Il y a aussi qu’en traitant le tout comme d’une parenthèse complètement dégagée d’un passé (sauf en quelques répliques, ici et là) et d’un avenir (pas besoin de tout savoir non plus), et en s’assurant de nourrir le mystère entourant son personnage principal, le film ne parvient jamais à nous en approcher, du moins, autrement que via cette caméra souvent à grande proximité. Les émotions, le personnage principal en vit de multiples à plusieurs occasions, mais c’est toujours sous le regard du spectateur, et jamais en sa compagnie. Il nous arrive que bien rarement l’occasion de percer sa bulle et de se permettre de vivre les événements de la même manière qu’elle semble les vivre. Cela aide cette réflexion ô combien intéressante sur l’individualisme et l’égocentrisme dans le sport d’équipe, mais pas entièrement pour conquérir le spectateur d’un point de vue cinématographique.
Certes, la présence de véritables athlètes aide sans aucun mal à croire à la reconstitution de l’univers. Après tout, bien que les compétitions aquatiques reviennent souvent dans notre filmographie c’était jusqu’à présent davantage pour des productions adolescentes comme À vos marques… party! ou le Roméo et Juliette de Yves Desgagnés. Sauf que cela donne aussi droit à des inégalités du côté des performances. Savard est beaucoup plus en confiance quand elle donne la réplique à Pierre-Yves Cardinal, par exemple.
Néanmoins, l’effort impressionne régulièrement. La fluidité avec laquelle on nous fait croire que tout le film a été tourné au Japon, alors que sa majorité a été filmée ici même au Québec est bluffante.
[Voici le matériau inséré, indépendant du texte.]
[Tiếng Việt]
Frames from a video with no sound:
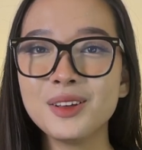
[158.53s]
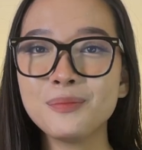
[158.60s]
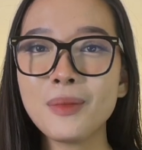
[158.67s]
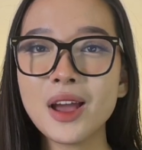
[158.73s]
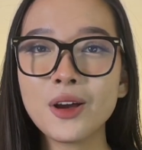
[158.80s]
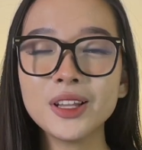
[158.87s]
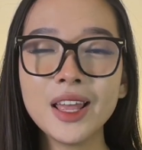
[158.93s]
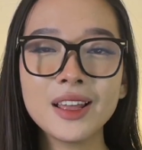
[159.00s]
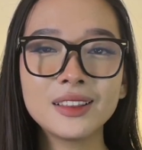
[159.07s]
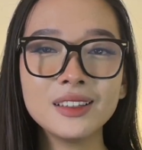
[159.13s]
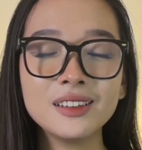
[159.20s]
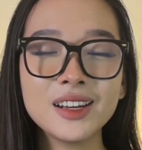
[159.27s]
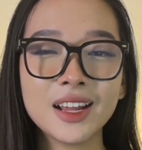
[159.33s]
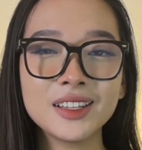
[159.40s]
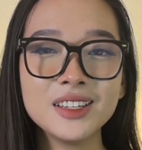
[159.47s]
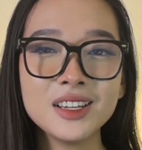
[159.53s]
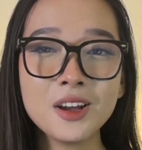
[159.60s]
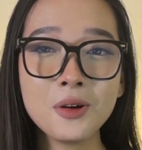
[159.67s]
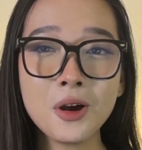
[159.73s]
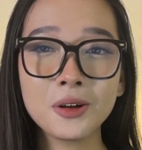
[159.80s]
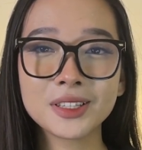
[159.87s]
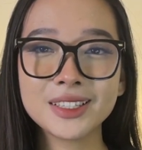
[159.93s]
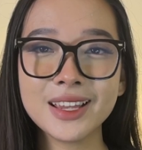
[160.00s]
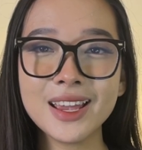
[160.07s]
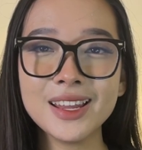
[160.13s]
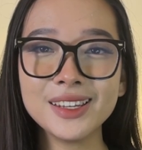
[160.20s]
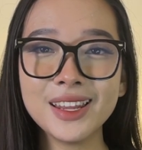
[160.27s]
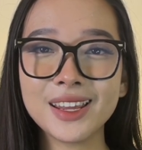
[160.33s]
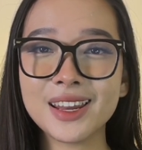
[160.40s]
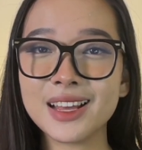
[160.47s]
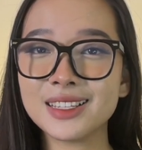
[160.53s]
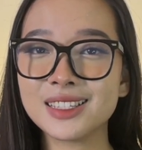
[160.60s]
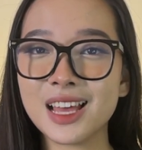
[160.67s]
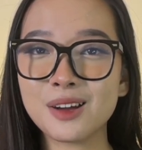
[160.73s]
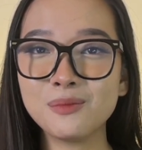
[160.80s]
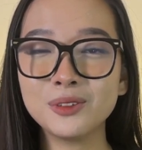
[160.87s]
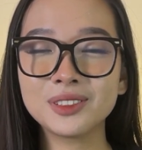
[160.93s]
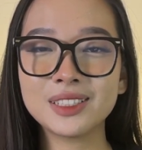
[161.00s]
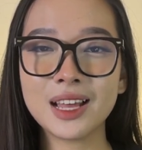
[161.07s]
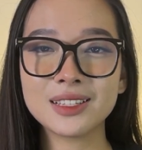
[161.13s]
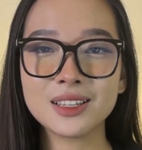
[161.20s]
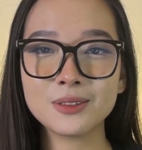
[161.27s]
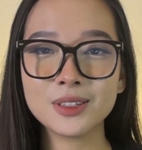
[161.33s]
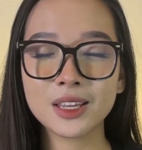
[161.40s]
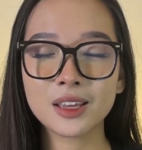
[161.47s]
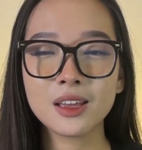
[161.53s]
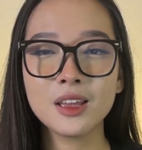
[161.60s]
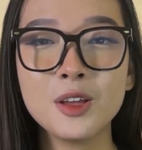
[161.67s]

Bạn có thể tự đặt những câu hỏi trên để đánh giá một sàn giao dịch.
Mélomane, Plante a aussi déniché une jolie trame sonore qui se permet autant du Jungle, du Beach House que de donner de l’importance à une pièce majeure du répertoire de Avril Lavigne. Un ressort musical narratif moins réussi que son utilisation de Daniel Bélanger dans Les faux tatouages cela dit.
Pour le reste, il s’agit d’un beau film particulièrement léché (magnifiques images de Stéphanie Weber Biron) qui hante ici et là pour sa réflexion mystérieuse d’un sujet universel qu’on y soit impliqué ou non. Partant de plusieurs pôles communs au coming-of-age (l’apport de Geneviève Dulude-De Celles au scénario peut-être?), mais les adaptant à sa prémisse et son univers, Plante ouvre le dialogue et s’interroge sur l’ « après ». Oui, la suite après le sport, mais également toute la question sur la capacité ou non de faire le saut vers un autre lendemain. S’il ne possède aucune réponse, il s’assure au moins de nous accompagner et de nous bouleverser en toute beauté.
6/10
Nadia, butterfly prend l’affiche en salles le vendredi 18 septembre.
Rappelons que le film a été sélectionné pour le Festival de Cannes qui, compte tenu des circonstances, a seulement partagé une liste des titres qui auraient été présentés. Cela s’ajoute à une réalité qui donne des airs de science-fiction au long-métrage qui doit faire face au report historique des Jeux olympiques auquel il devait initialement faire référence.